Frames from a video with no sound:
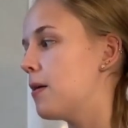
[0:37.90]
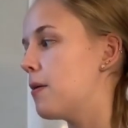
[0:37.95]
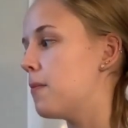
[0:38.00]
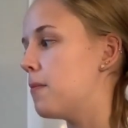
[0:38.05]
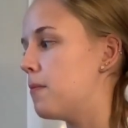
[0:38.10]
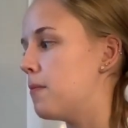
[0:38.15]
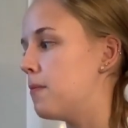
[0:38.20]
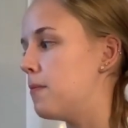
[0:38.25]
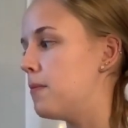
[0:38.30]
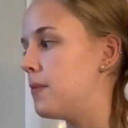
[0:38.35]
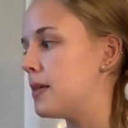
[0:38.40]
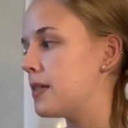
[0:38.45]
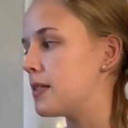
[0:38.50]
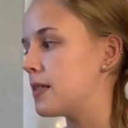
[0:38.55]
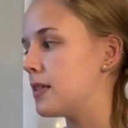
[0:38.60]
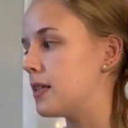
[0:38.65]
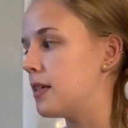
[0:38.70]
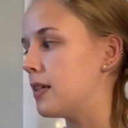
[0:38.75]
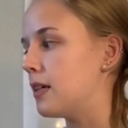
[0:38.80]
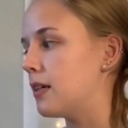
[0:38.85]

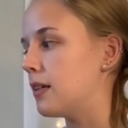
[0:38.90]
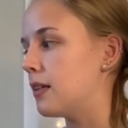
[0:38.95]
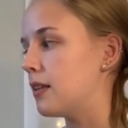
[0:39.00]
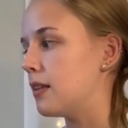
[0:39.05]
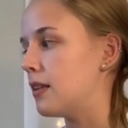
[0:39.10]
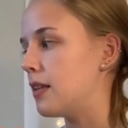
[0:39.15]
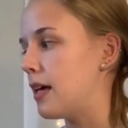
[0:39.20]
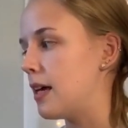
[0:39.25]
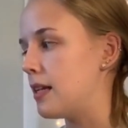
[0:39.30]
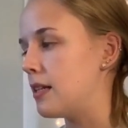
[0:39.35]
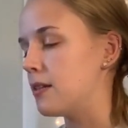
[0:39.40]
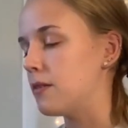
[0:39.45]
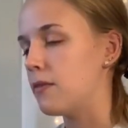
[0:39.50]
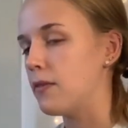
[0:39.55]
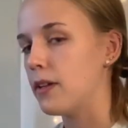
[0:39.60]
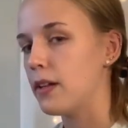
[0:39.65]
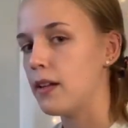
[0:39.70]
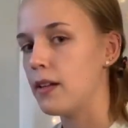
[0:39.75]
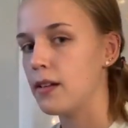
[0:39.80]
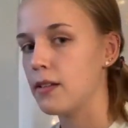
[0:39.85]
missing the end of
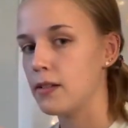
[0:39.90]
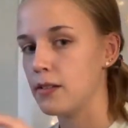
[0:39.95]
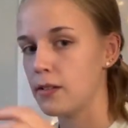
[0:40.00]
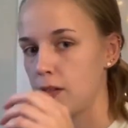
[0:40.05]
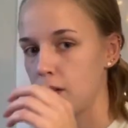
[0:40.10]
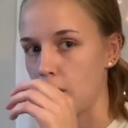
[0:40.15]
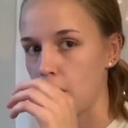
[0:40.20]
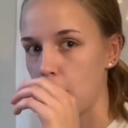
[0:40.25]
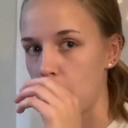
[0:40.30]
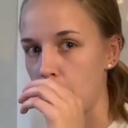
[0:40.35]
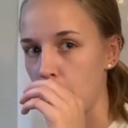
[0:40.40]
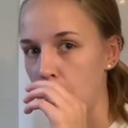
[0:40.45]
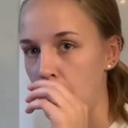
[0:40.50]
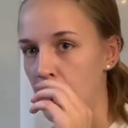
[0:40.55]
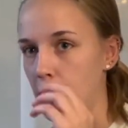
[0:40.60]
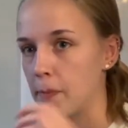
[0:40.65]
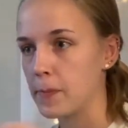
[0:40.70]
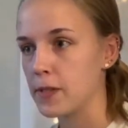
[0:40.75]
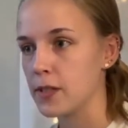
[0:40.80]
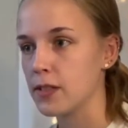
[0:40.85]
it. So
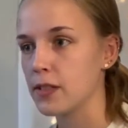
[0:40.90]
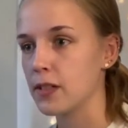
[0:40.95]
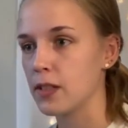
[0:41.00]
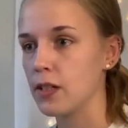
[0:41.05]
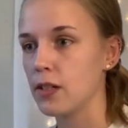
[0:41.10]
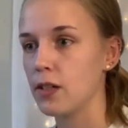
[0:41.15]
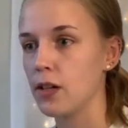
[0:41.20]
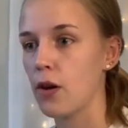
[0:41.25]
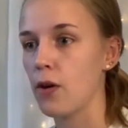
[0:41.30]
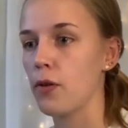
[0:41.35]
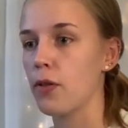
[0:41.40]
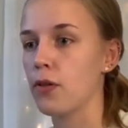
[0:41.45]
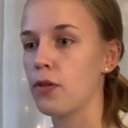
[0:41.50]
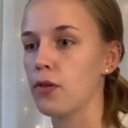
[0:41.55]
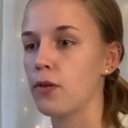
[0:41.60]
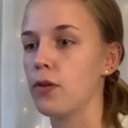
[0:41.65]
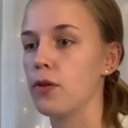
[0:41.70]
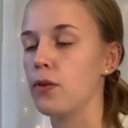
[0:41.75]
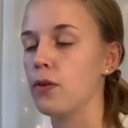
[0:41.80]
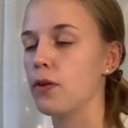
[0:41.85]
I'm just going to go
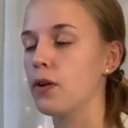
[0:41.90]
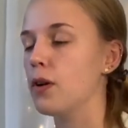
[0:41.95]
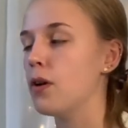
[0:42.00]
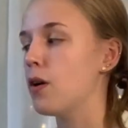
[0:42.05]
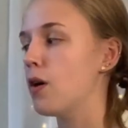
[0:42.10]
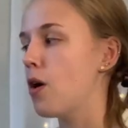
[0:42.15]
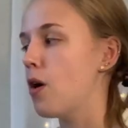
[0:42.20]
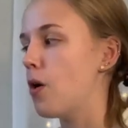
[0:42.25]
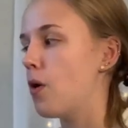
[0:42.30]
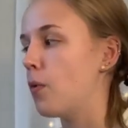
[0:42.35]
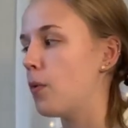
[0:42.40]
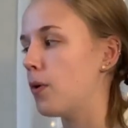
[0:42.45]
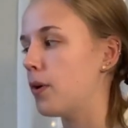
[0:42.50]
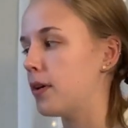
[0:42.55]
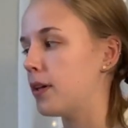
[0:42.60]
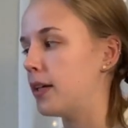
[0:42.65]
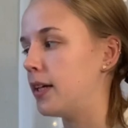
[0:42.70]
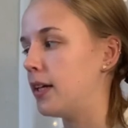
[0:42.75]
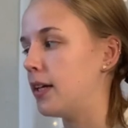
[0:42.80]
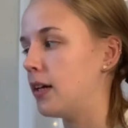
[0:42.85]
through
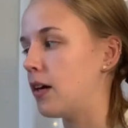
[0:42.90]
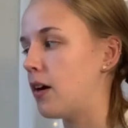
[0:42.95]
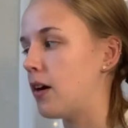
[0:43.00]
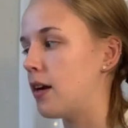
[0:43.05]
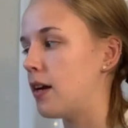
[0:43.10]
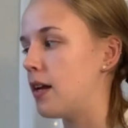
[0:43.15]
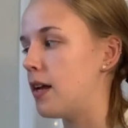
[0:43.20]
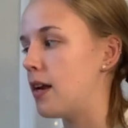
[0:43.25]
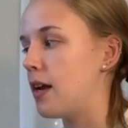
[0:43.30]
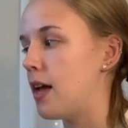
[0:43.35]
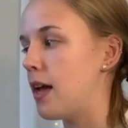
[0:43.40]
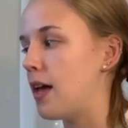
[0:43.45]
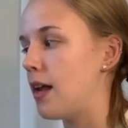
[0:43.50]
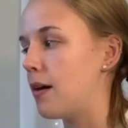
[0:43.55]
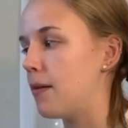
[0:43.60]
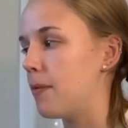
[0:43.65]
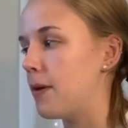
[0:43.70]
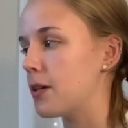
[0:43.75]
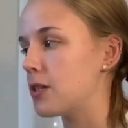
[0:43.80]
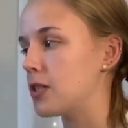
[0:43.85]
working on it, and
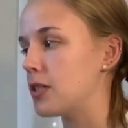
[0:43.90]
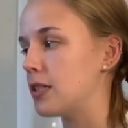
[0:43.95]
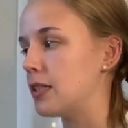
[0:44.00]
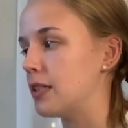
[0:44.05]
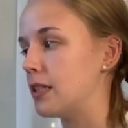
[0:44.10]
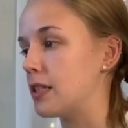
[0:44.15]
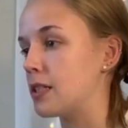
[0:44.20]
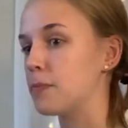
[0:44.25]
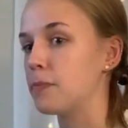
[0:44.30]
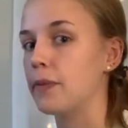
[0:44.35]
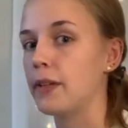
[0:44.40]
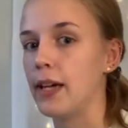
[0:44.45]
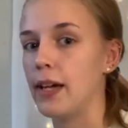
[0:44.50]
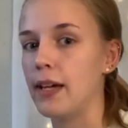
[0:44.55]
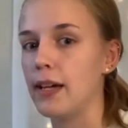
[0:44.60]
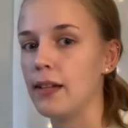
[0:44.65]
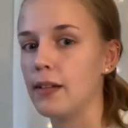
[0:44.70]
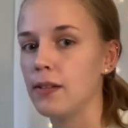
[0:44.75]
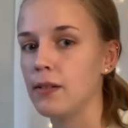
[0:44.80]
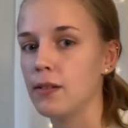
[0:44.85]
I'm actually going to
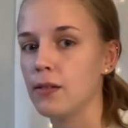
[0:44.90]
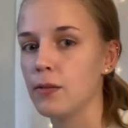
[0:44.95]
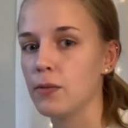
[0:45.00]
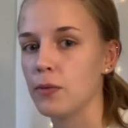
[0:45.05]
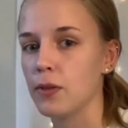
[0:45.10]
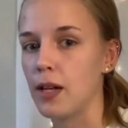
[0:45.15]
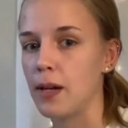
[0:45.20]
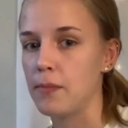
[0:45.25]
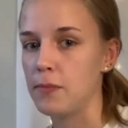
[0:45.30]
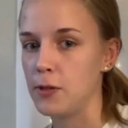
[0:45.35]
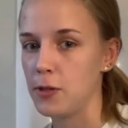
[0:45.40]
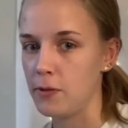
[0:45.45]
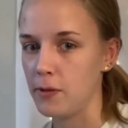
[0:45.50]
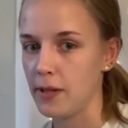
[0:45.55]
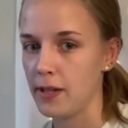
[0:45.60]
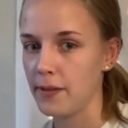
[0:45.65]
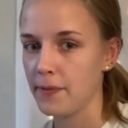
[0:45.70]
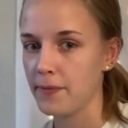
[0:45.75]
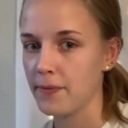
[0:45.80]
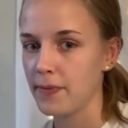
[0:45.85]
explain what I'm
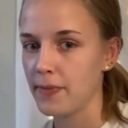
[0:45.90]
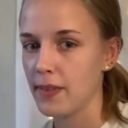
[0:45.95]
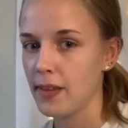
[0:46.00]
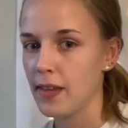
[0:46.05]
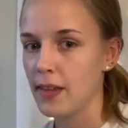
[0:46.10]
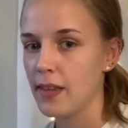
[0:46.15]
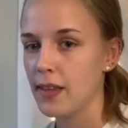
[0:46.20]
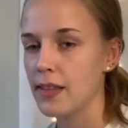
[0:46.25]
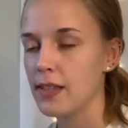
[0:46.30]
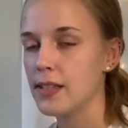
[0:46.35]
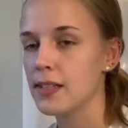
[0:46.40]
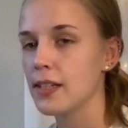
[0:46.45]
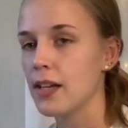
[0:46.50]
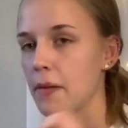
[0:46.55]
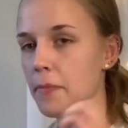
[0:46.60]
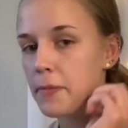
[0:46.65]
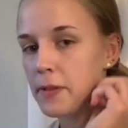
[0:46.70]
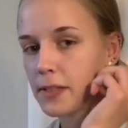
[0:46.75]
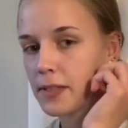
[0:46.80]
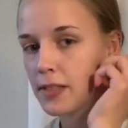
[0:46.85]
doing this
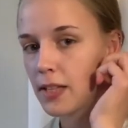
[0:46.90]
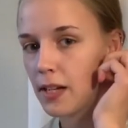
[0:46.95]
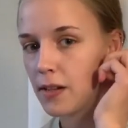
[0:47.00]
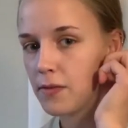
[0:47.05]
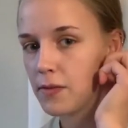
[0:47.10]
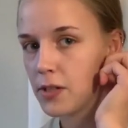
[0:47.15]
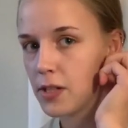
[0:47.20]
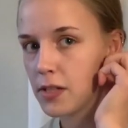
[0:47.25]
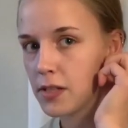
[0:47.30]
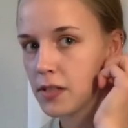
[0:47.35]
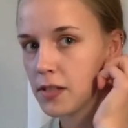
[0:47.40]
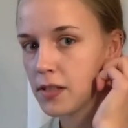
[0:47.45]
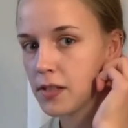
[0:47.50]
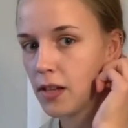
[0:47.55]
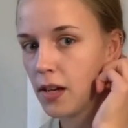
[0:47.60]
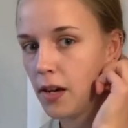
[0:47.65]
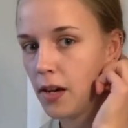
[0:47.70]
time instead of just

-----

Every record is to be restated word for word, with the pictures left out.

*Output below*.
Frames from a video with no sound:
[0:37.90]
[0:37.95]
[0:38.00]
[0:38.05]
[0:38.10]
[0:38.15]
[0:38.20]
[0:38.25]
[0:38.30]
[0:38.35]
[0:38.40]
[0:38.45]
[0:38.50]
[0:38.55]
[0:38.60]
[0:38.65]
[0:38.70]
[0:38.75]
[0:38.80]
[0:38.85]

[0:38.90]
[0:38.95]
[0:39.00]
[0:39.05]
[0:39.10]
[0:39.15]
[0:39.20]
[0:39.25]
[0:39.30]
[0:39.35]
[0:39.40]
[0:39.45]
[0:39.50]
[0:39.55]
[0:39.60]
[0:39.65]
[0:39.70]
[0:39.75]
[0:39.80]
[0:39.85]
missing the end of
[0:39.90]
[0:39.95]
[0:40.00]
[0:40.05]
[0:40.10]
[0:40.15]
[0:40.20]
[0:40.25]
[0:40.30]
[0:40.35]
[0:40.40]
[0:40.45]
[0:40.50]
[0:40.55]
[0:40.60]
[0:40.65]
[0:40.70]
[0:40.75]
[0:40.80]
[0:40.85]
it. So
[0:40.90]
[0:40.95]
[0:41.00]
[0:41.05]
[0:41.10]
[0:41.15]
[0:41.20]
[0:41.25]
[0:41.30]
[0:41.35]
[0:41.40]
[0:41.45]
[0:41.50]
[0:41.55]
[0:41.60]
[0:41.65]
[0:41.70]
[0:41.75]
[0:41.80]
[0:41.85]
I'm just going to go
[0:41.90]
[0:41.95]
[0:42.00]
[0:42.05]
[0:42.10]
[0:42.15]
[0:42.20]
[0:42.25]
[0:42.30]
[0:42.35]
[0:42.40]
[0:42.45]
[0:42.50]
[0:42.55]
[0:42.60]
[0:42.65]
[0:42.70]
[0:42.75]
[0:42.80]
[0:42.85]
through
[0:42.90]
[0:42.95]
[0:43.00]
[0:43.05]
[0:43.10]
[0:43.15]
[0:43.20]
[0:43.25]
[0:43.30]
[0:43.35]
[0:43.40]
[0:43.45]
[0:43.50]
[0:43.55]
[0:43.60]
[0:43.65]
[0:43.70]
[0:43.75]
[0:43.80]
[0:43.85]
working on it, and
[0:43.90]
[0:43.95]
[0:44.00]
[0:44.05]
[0:44.10]
[0:44.15]
[0:44.20]
[0:44.25]
[0:44.30]
[0:44.35]
[0:44.40]
[0:44.45]
[0:44.50]
[0:44.55]
[0:44.60]
[0:44.65]
[0:44.70]
[0:44.75]
[0:44.80]
[0:44.85]
I'm actually going to
[0:44.90]
[0:44.95]
[0:45.00]
[0:45.05]
[0:45.10]
[0:45.15]
[0:45.20]
[0:45.25]
[0:45.30]
[0:45.35]
[0:45.40]
[0:45.45]
[0:45.50]
[0:45.55]
[0:45.60]
[0:45.65]
[0:45.70]
[0:45.75]
[0:45.80]
[0:45.85]
explain what I'm
[0:45.90]
[0:45.95]
[0:46.00]
[0:46.05]
[0:46.10]
[0:46.15]
[0:46.20]
[0:46.25]
[0:46.30]
[0:46.35]
[0:46.40]
[0:46.45]
[0:46.50]
[0:46.55]
[0:46.60]
[0:46.65]
[0:46.70]
[0:46.75]
[0:46.80]
[0:46.85]
doing this
[0:46.90]
[0:46.95]
[0:47.00]
[0:47.05]
[0:47.10]
[0:47.15]
[0:47.20]
[0:47.25]
[0:47.30]
[0:47.35]
[0:47.40]
[0:47.45]
[0:47.50]
[0:47.55]
[0:47.60]
[0:47.65]
[0:47.70]
time instead of just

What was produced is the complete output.